This repository contains the following:
This folder contains the scripts used to extract and clean Open Data BCN's datasets. It also contains the profiling and model preparation pipeline.
-
1.scraper.py: Extracts datasets from the Open Data BCN's website.
-
2.rename_datasets.py: Renames datasets to include their class labels.
-
3.clean_datasets.py: Cleans the datasets so they are compatible with the pofiling tool.
-
4.create_information_csv.py: Create a file with necessary information about the datasets in order to create their profiles.
-
5.profiling.scala: Creates profiles of the nominal attributes of the datasets. In order to use this code NextiaJD jars should be downloaded at: https://github.com/dtim-upc/NextiaJD2.
-
6.numeric_profiling.py: Creates profiles of the numeric attributes of the datasets.
-
7.create_input_models.py: Prepares training and tests sets and a map of the edges we need to create the input graph for the GCNN method.
This folder contains the datasets extracted from the Open Data BCN portal (using code 1.scraper.py) after the cleaning step (scripts 2.rename_datasets.py and 3.clean_datasets.py). For storage reasons, Git does not allow to upload files heavier than 25MB, which is why, a few datasets could not be uploaded. The datasets are separated in folders denoting thematic areas exactly in the same way as we can find them in Barcelona's website.
This folder hosts the files returned by the code 7.create_input_models.py, which are the ones required to train and test the models.
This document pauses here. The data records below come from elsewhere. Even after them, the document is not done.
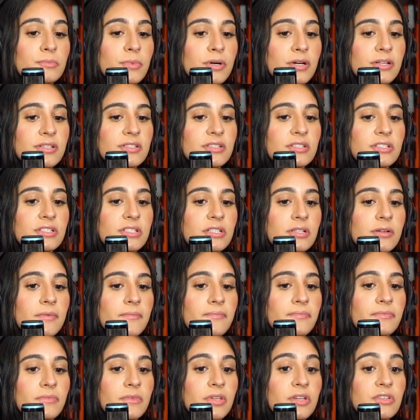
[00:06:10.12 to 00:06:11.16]
too much,
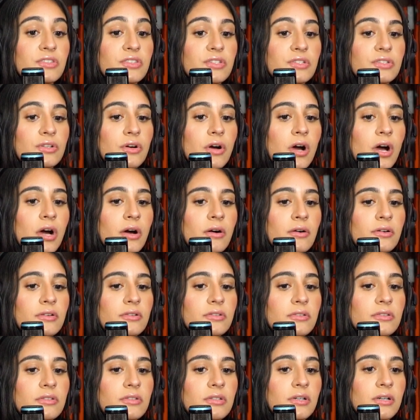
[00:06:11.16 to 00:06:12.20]
because you know how.
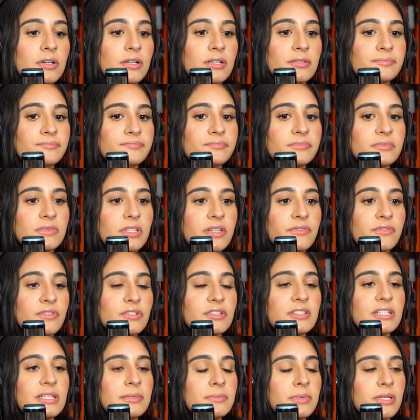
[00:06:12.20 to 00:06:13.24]
Uh, if you're
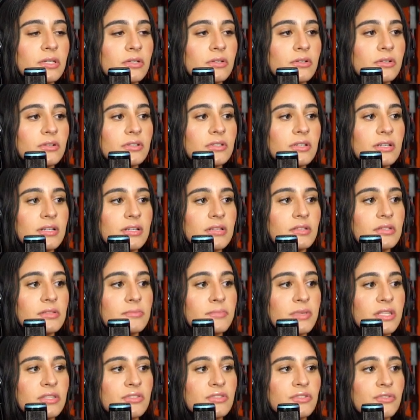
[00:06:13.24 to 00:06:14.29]
sleeping good, it
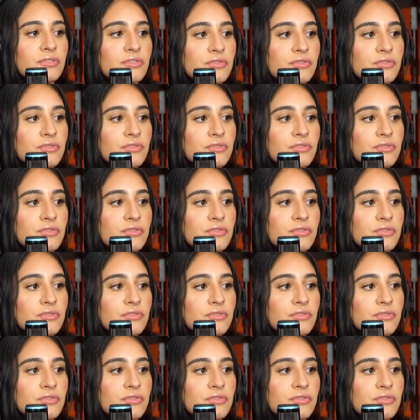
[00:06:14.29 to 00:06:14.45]
means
It contains:
-
agg_profiles_train.csv & agg_profiles_test.csv: Profiles of the datasets used to train and test the models respectively.
-
map_datasets_train.JSON & map_datasets_test.JSON: Dictionary to identify which profile corresponds to which dataset in both the train and the test files.
-
map_of_edges_train.JSON: Adjacency matrix of the train set to construct the input graph for the GCNN model.
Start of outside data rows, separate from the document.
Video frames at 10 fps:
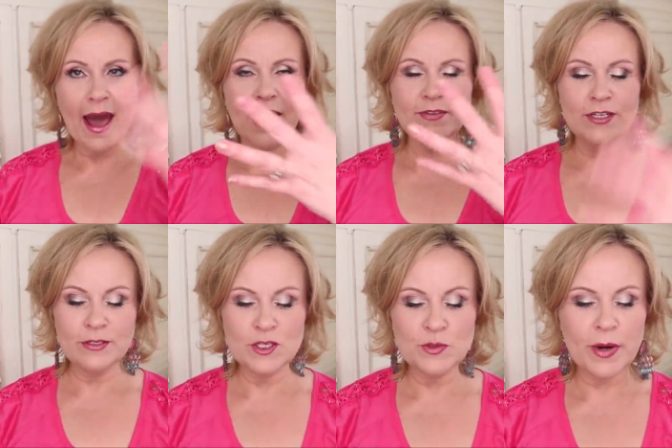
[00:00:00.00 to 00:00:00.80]
after
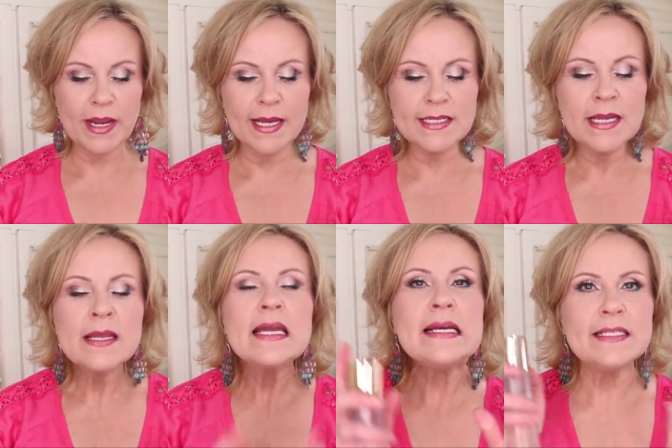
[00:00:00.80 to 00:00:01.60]
you spray it.
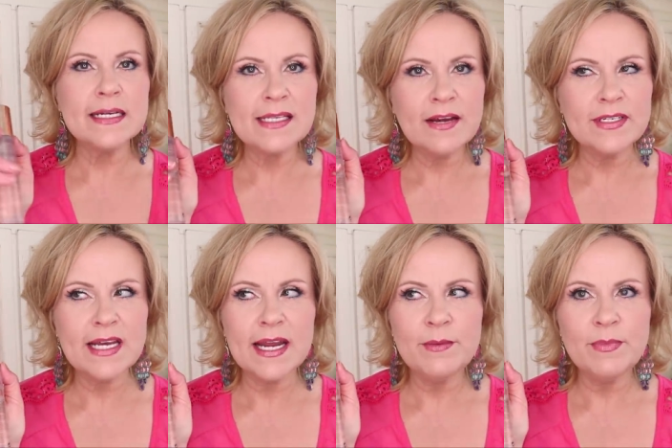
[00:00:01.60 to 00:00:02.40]
It does have a
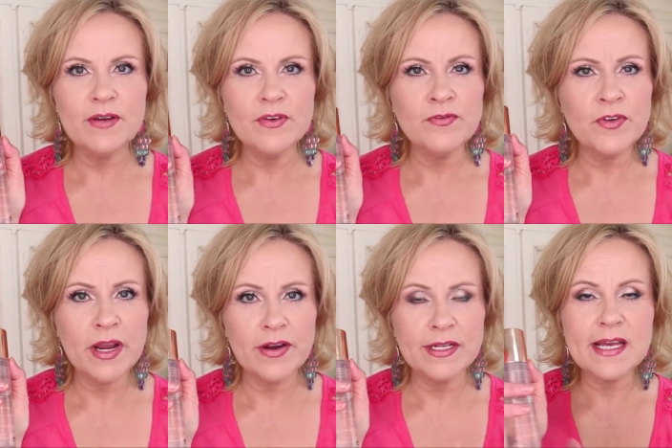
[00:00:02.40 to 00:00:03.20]
tiny bit of a
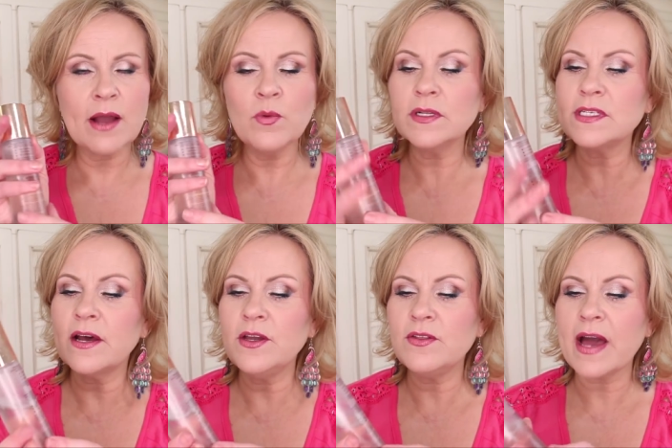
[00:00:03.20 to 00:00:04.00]
fragrance. I will tell
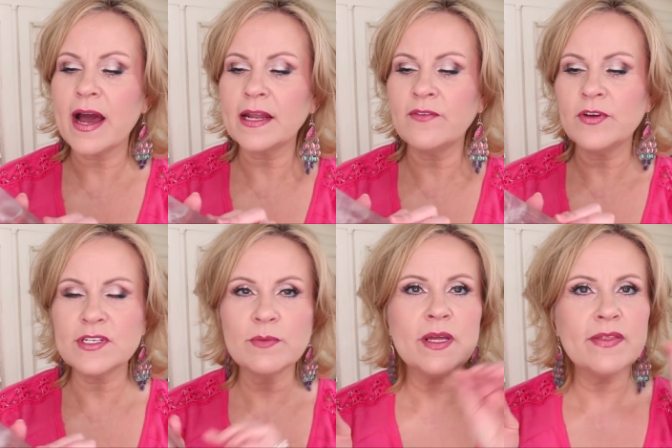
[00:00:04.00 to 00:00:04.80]
you that if you're
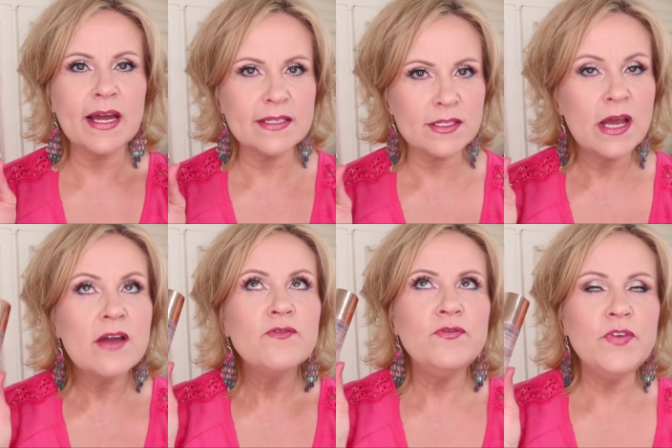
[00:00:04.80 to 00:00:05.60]
somebody that is
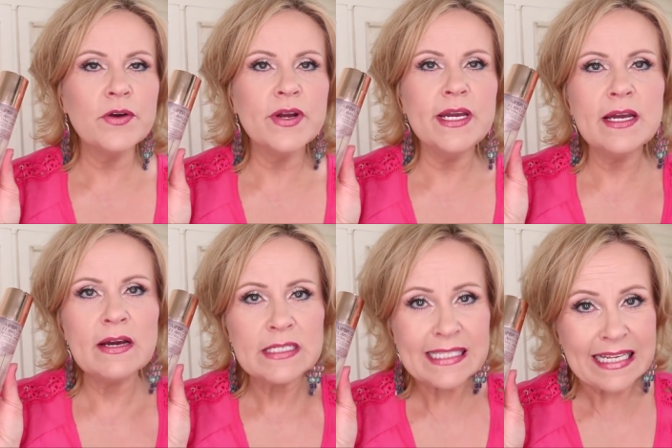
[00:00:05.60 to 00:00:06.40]
very
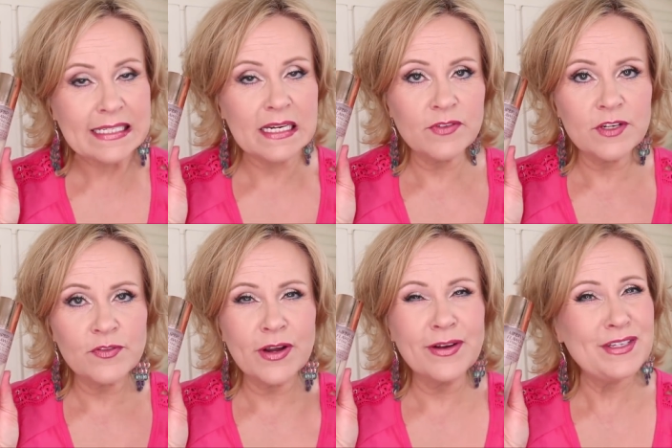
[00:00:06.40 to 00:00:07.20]
sensitive to
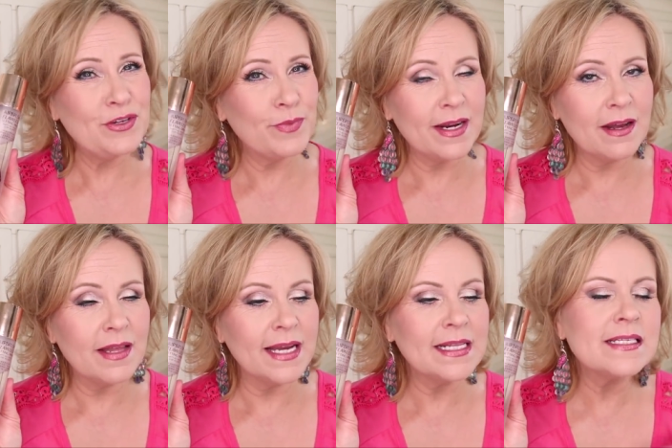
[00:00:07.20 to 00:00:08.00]
fragrance, you might not
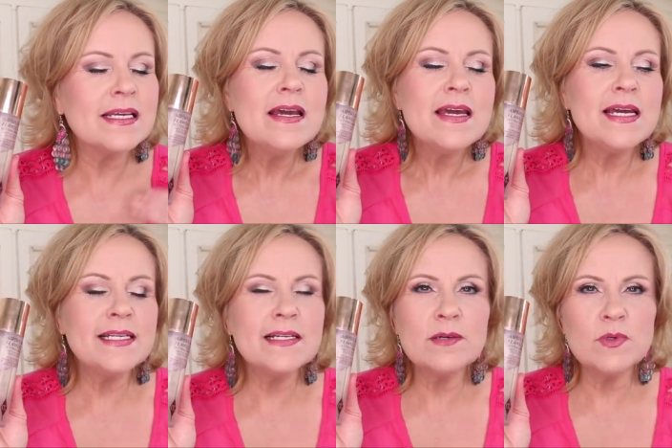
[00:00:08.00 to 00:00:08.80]
like this. It
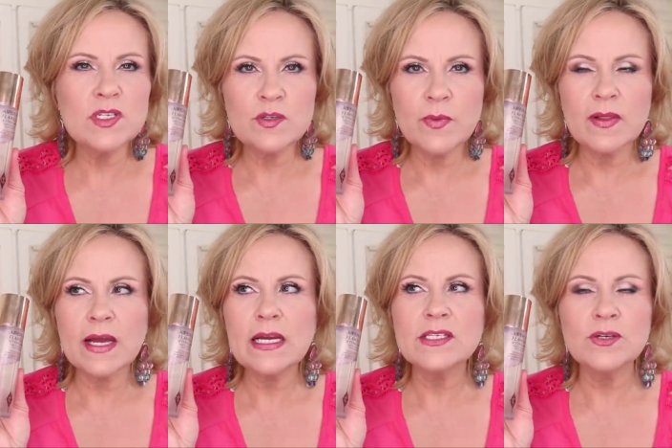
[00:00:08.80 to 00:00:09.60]
does almost smell
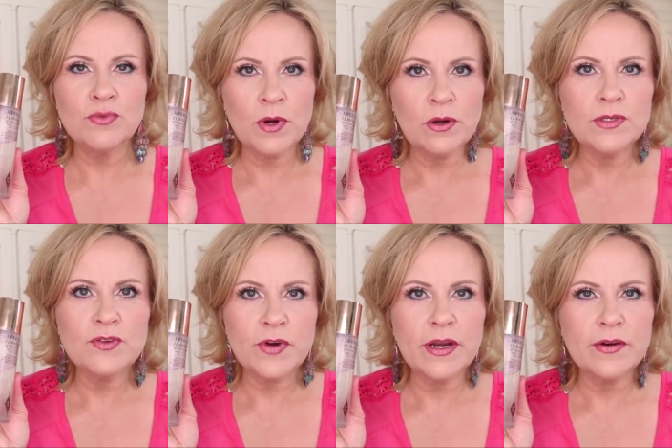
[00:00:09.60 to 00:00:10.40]
like it's a rose
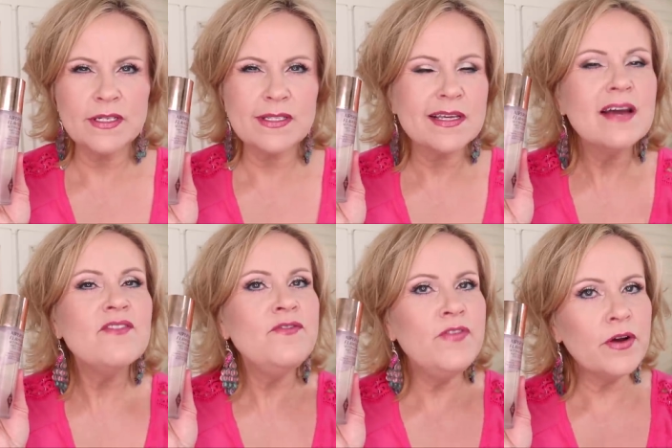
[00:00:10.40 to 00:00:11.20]
fragrance.
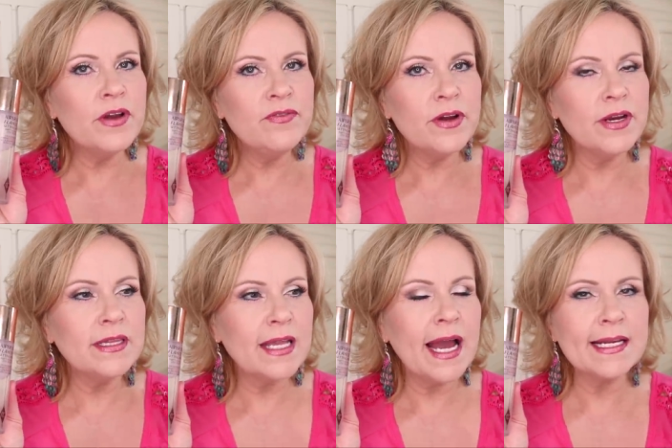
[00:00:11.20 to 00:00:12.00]
Very, very
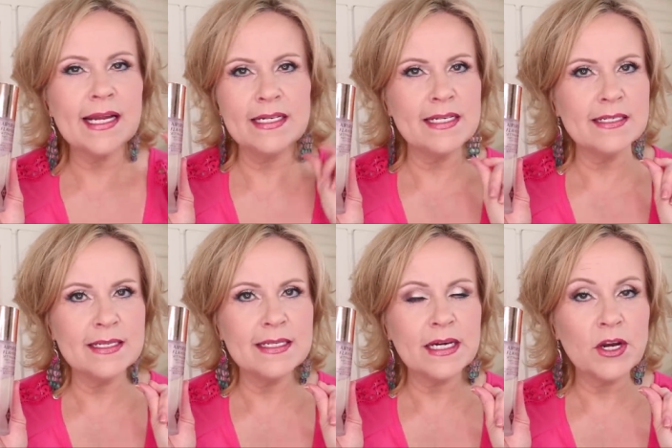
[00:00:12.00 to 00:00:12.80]
light and it doesn't
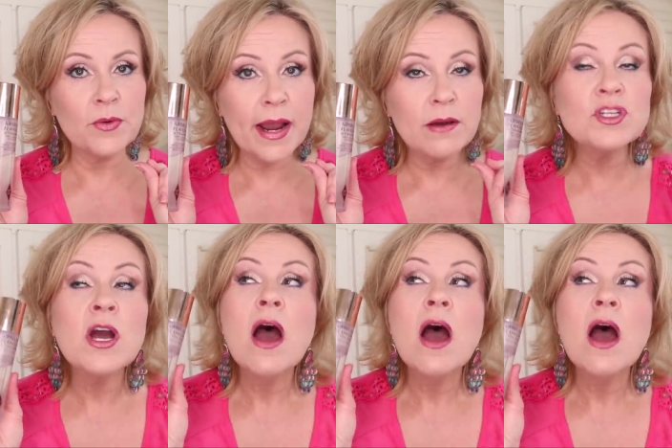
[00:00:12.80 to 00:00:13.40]
stick around,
This folder contains the python notebook hosting the models implemented.
-
Simpler_models_class_prediction.ipynb: Contains models: Logistic Regression, Random Forest, Support Vector Machines, Multi-Layer Perceptron.
-
GCNN_Class_Prediction.ipynb: Contains the GCNN approach (Link predcition).
-
model_class_prediction_final.pt: Final model chosen which provides our best results.
If you want to reproduce the results you need to download the files of Input models folder and locate them in a google drive folder. Download the notebooks and the final GCNN model from Models and also store them in the same google drive folder as the other files. Replace all the paths importing data in the notebooks by the path of your google drive folder. Then, simply run the notebooks.